Zero is what we need to aim for. To stop the warming and avoid the worst effects of climate change—and these effects will be very bad—humans need to stop adding greenhouse gases to the atmosphere.”
These opening paragraphs set the book’s overall tone and target. Gates repeatedly cites these two numbers as he makes his case for why and how we need to get to zero emissions by 2050. He also refers to 51 billion tons in Chapter 3, where he suggests ways of understanding climate change. In discussing emission reductions or savings, he says, we must always convert the numbers to a percentage of 51 billion to compare them adequately and gauge their true size and impact.

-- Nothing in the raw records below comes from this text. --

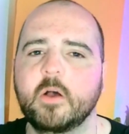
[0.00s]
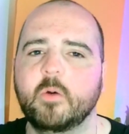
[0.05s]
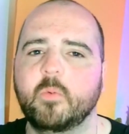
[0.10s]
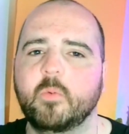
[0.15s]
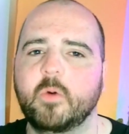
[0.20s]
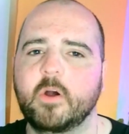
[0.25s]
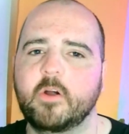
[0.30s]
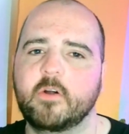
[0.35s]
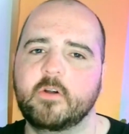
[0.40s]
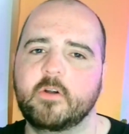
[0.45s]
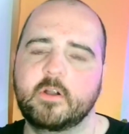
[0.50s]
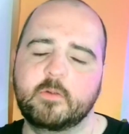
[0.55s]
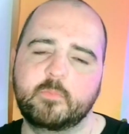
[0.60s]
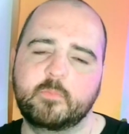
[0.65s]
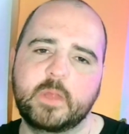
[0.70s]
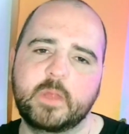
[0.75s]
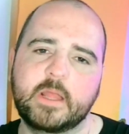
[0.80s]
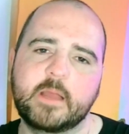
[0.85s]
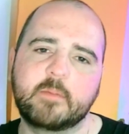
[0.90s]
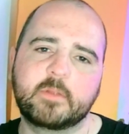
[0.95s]
where
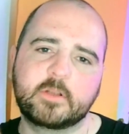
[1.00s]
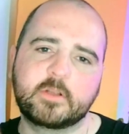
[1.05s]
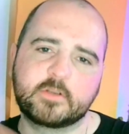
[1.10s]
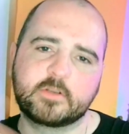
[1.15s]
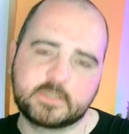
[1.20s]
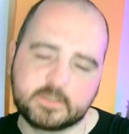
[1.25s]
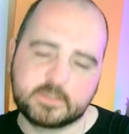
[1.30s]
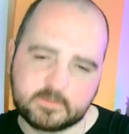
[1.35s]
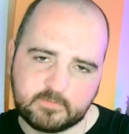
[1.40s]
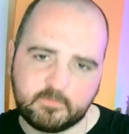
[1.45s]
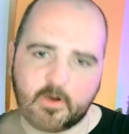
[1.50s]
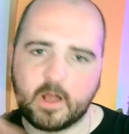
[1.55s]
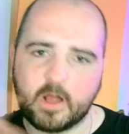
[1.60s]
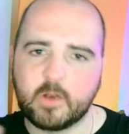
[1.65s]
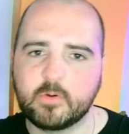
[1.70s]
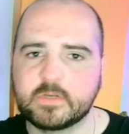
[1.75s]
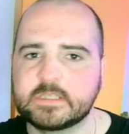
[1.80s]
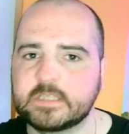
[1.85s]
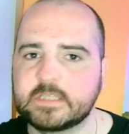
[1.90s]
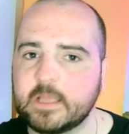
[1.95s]
being able to just
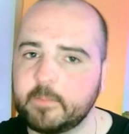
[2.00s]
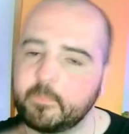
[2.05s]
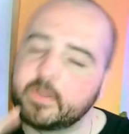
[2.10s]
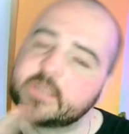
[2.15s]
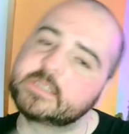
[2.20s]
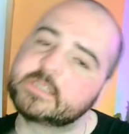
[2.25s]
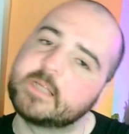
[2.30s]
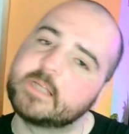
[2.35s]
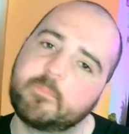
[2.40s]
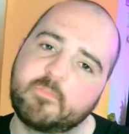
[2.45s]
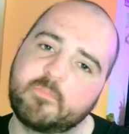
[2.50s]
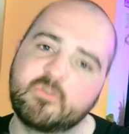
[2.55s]
follow a step-by-step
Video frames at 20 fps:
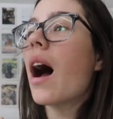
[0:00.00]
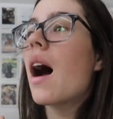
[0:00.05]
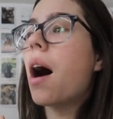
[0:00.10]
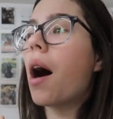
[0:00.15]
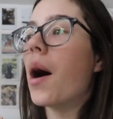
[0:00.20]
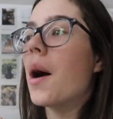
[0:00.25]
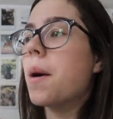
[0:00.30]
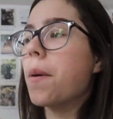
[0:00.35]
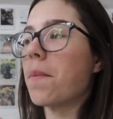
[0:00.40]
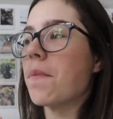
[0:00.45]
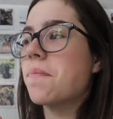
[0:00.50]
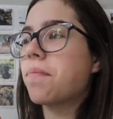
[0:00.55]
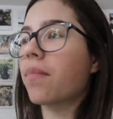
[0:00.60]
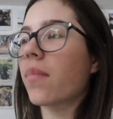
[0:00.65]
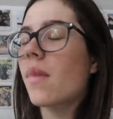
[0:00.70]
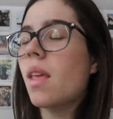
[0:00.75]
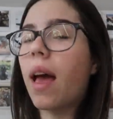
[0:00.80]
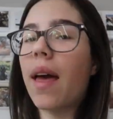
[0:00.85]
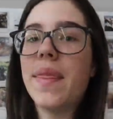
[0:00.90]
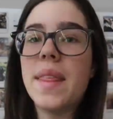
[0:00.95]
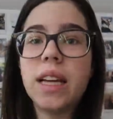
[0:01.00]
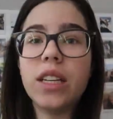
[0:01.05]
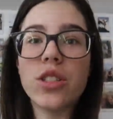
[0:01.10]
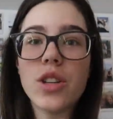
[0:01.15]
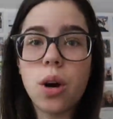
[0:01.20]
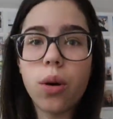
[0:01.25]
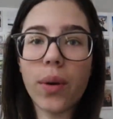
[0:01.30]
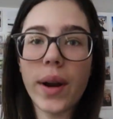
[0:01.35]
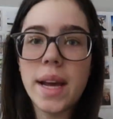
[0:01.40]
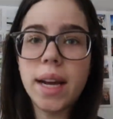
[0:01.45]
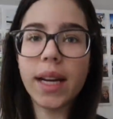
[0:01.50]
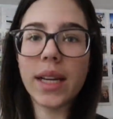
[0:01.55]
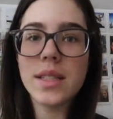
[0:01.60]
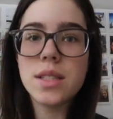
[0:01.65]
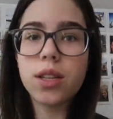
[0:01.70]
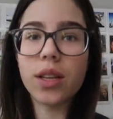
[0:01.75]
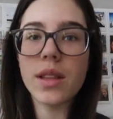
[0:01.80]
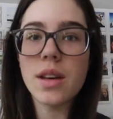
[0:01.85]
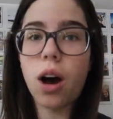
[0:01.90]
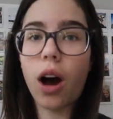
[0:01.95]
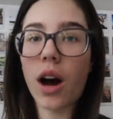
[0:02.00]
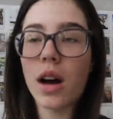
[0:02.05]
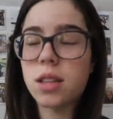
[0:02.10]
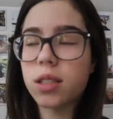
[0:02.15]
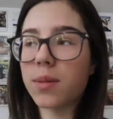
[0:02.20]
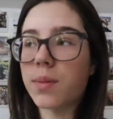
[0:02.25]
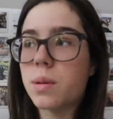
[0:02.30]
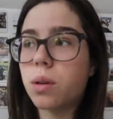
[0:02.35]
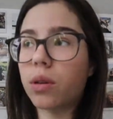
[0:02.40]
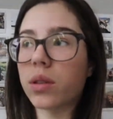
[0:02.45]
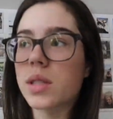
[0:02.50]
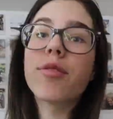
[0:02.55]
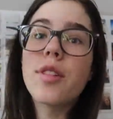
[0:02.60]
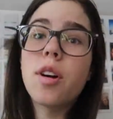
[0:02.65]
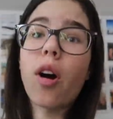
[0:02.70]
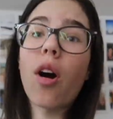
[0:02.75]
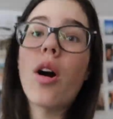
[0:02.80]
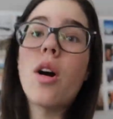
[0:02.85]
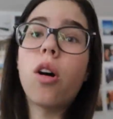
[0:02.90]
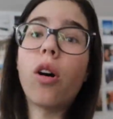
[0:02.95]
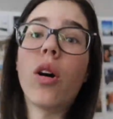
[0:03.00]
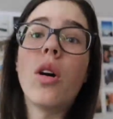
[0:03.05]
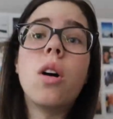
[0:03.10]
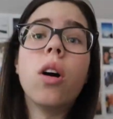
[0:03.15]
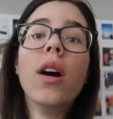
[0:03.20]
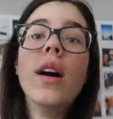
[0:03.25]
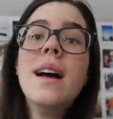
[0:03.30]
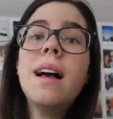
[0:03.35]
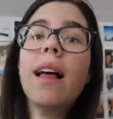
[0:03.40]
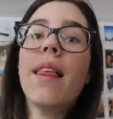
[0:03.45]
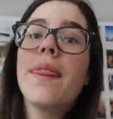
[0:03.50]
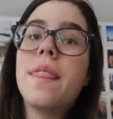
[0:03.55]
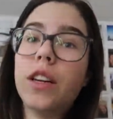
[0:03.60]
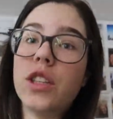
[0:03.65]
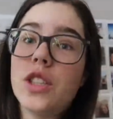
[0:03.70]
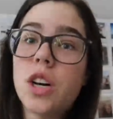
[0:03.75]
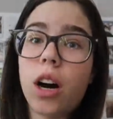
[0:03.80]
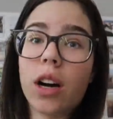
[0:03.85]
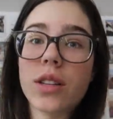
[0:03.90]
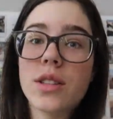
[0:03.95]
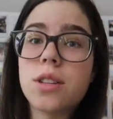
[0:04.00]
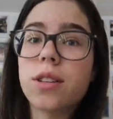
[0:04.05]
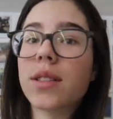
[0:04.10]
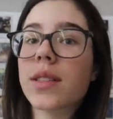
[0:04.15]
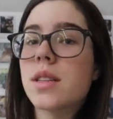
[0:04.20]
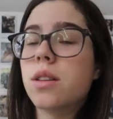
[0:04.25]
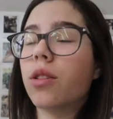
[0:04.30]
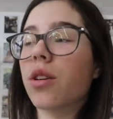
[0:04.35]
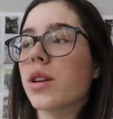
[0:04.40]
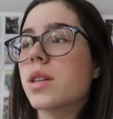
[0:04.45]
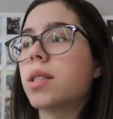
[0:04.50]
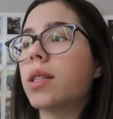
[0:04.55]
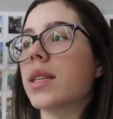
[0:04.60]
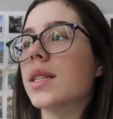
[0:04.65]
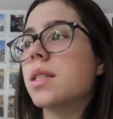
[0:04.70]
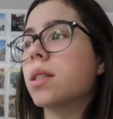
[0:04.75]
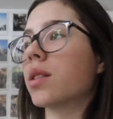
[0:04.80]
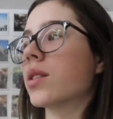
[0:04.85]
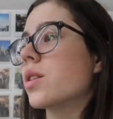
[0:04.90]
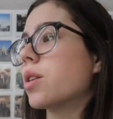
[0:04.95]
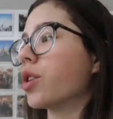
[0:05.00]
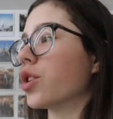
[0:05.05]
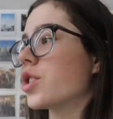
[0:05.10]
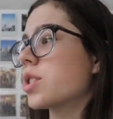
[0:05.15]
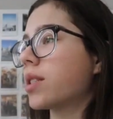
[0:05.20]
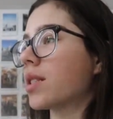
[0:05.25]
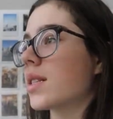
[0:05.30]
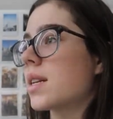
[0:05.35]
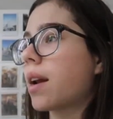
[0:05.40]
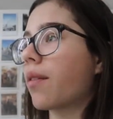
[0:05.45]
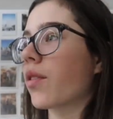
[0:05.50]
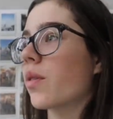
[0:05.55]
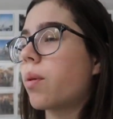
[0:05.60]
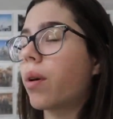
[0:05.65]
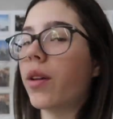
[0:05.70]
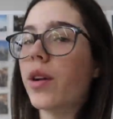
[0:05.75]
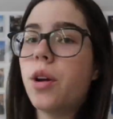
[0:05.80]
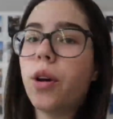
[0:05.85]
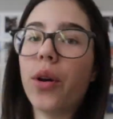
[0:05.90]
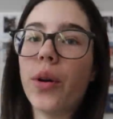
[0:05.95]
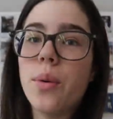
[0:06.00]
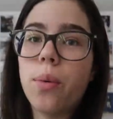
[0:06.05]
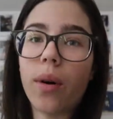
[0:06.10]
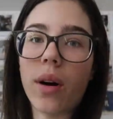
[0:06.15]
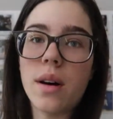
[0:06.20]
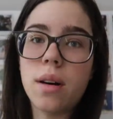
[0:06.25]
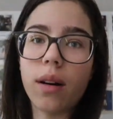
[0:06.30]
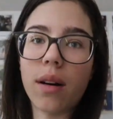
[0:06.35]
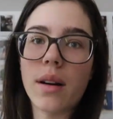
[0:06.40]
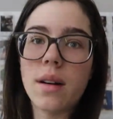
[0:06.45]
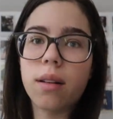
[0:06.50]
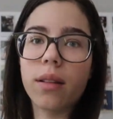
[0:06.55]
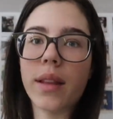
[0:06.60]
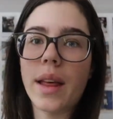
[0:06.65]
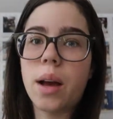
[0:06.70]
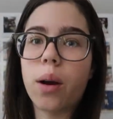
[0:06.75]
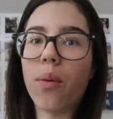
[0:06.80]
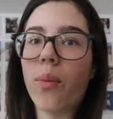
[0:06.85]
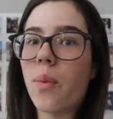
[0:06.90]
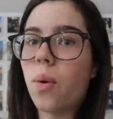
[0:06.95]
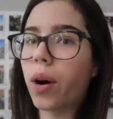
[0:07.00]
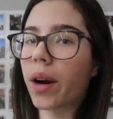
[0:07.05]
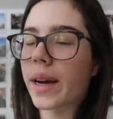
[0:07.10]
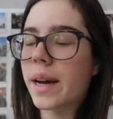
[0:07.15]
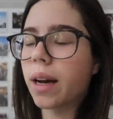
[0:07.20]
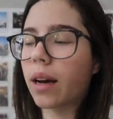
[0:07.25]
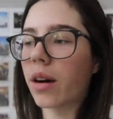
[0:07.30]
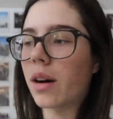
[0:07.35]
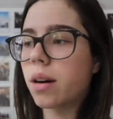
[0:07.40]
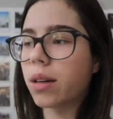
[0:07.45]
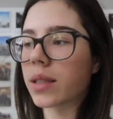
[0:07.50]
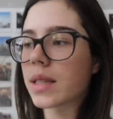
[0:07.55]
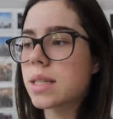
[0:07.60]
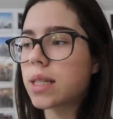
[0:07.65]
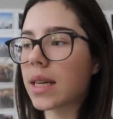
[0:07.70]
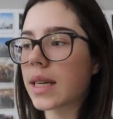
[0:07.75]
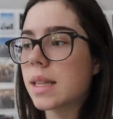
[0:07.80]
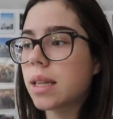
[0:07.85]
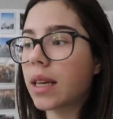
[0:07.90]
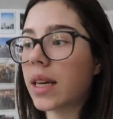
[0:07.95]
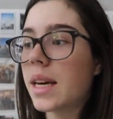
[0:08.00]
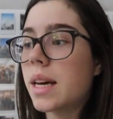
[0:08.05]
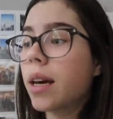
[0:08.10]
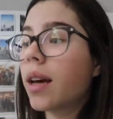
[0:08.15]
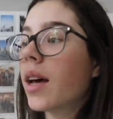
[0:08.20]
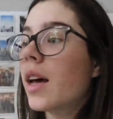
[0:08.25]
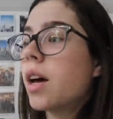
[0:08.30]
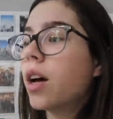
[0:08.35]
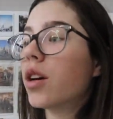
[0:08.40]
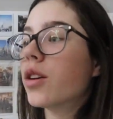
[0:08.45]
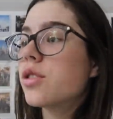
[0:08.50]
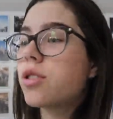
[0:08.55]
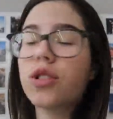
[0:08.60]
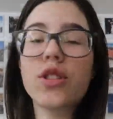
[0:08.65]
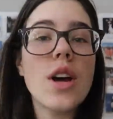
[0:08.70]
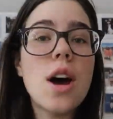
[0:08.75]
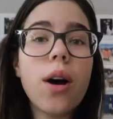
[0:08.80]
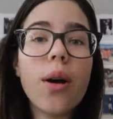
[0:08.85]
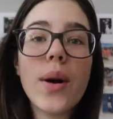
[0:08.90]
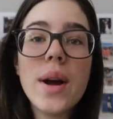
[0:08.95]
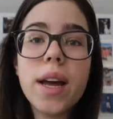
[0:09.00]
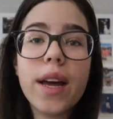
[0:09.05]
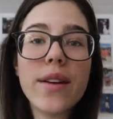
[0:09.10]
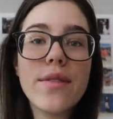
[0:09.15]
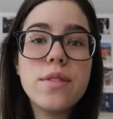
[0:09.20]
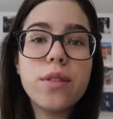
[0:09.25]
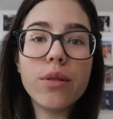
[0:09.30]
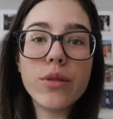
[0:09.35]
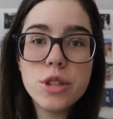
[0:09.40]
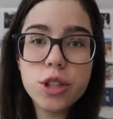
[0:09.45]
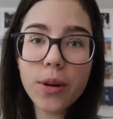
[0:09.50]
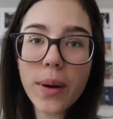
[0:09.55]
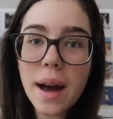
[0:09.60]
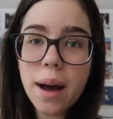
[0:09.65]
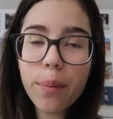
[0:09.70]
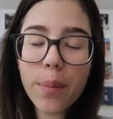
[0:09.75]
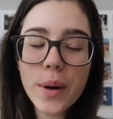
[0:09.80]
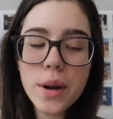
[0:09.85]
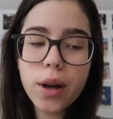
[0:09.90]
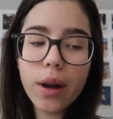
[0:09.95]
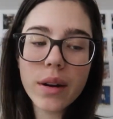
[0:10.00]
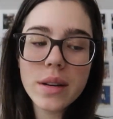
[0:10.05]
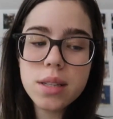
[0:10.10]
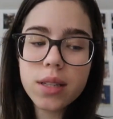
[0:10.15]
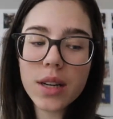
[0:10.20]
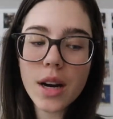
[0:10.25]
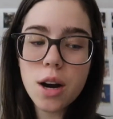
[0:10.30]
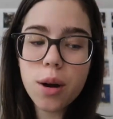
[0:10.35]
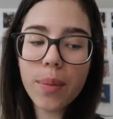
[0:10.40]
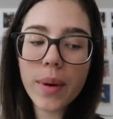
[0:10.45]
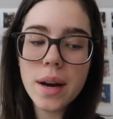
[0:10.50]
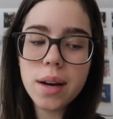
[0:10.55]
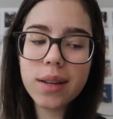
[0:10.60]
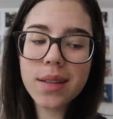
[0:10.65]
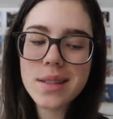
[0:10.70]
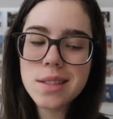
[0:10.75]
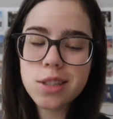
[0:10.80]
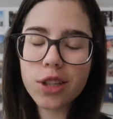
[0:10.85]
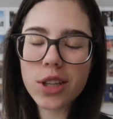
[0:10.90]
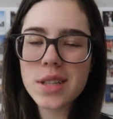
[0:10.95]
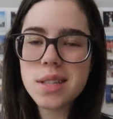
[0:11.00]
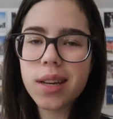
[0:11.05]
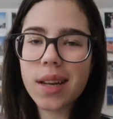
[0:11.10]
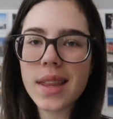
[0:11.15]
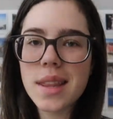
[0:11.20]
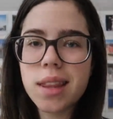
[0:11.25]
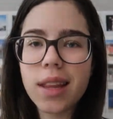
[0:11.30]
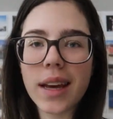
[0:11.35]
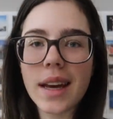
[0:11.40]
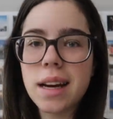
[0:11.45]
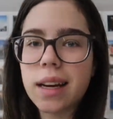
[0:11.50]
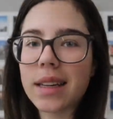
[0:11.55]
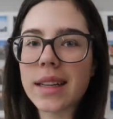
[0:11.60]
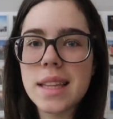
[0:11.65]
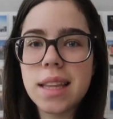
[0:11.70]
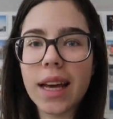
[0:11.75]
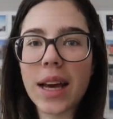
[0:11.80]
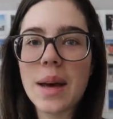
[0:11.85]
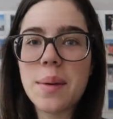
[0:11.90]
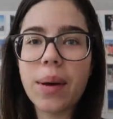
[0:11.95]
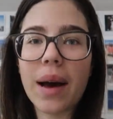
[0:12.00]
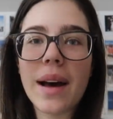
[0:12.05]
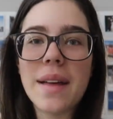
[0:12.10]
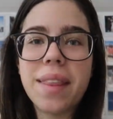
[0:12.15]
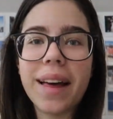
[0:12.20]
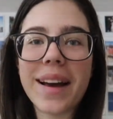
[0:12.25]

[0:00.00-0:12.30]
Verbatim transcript: Um, and they donate it to the hospitals for all the doctors and nurses and surgeons and everyone who are like working constantly. So if you do happen to go to Starbucks, just a thing to think about.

“Eventually it sank in. The world needs to provide more energy so the poorest can thrive, but we need to provide that energy without releasing any more greenhouse gases.”
This excerpt clearly expresses Gates’s belief that people worldwide—especially poor people in developing countries—need more, not less, access to energy because it can improve their lives and help them out of poverty. This may seem counterintuitive in a book on fighting climate change, but the end of the quotation is the key. Gate argues that increasing energy use is fine—if it’s clean energy.
“Consider what it took to achieve this 5 percent reduction. A million people died, and tens of millions were put out of work. To put it mildly, this was not a situation that anyone would want to continue or repeat. And yet the world’s greenhouse gas emissions probably dropped just 5 percent, and possibly less than that. What’s remarkable to me is not how much emissions went down because of the pandemic, but how little.
This small decline in emissions is proof that we cannot get to zero emissions simply—or even mostly—by flying and driving less. Just as we needed new tests, treatments, and vaccines for the novel coronavirus, we need new tools for fighting climate change: zero-carbon ways to produce electricity, make things, grow food, keep our buildings cool and warm, and move people and goods around the world. And we need new seeds and other innovations to help the world’s poorest people—many of whom are smallholder farmers—adapt to a warmer climate.”
Gates refers to the 2020 reduction in emissions due to the pandemic, when the world virtually shut down for much of the year. The pandemic offered an unprecedented glimpse into what happens when people stop traveling. Gates notes that this huge disruption resulted in only a 5% drop in greenhouse gas emissions.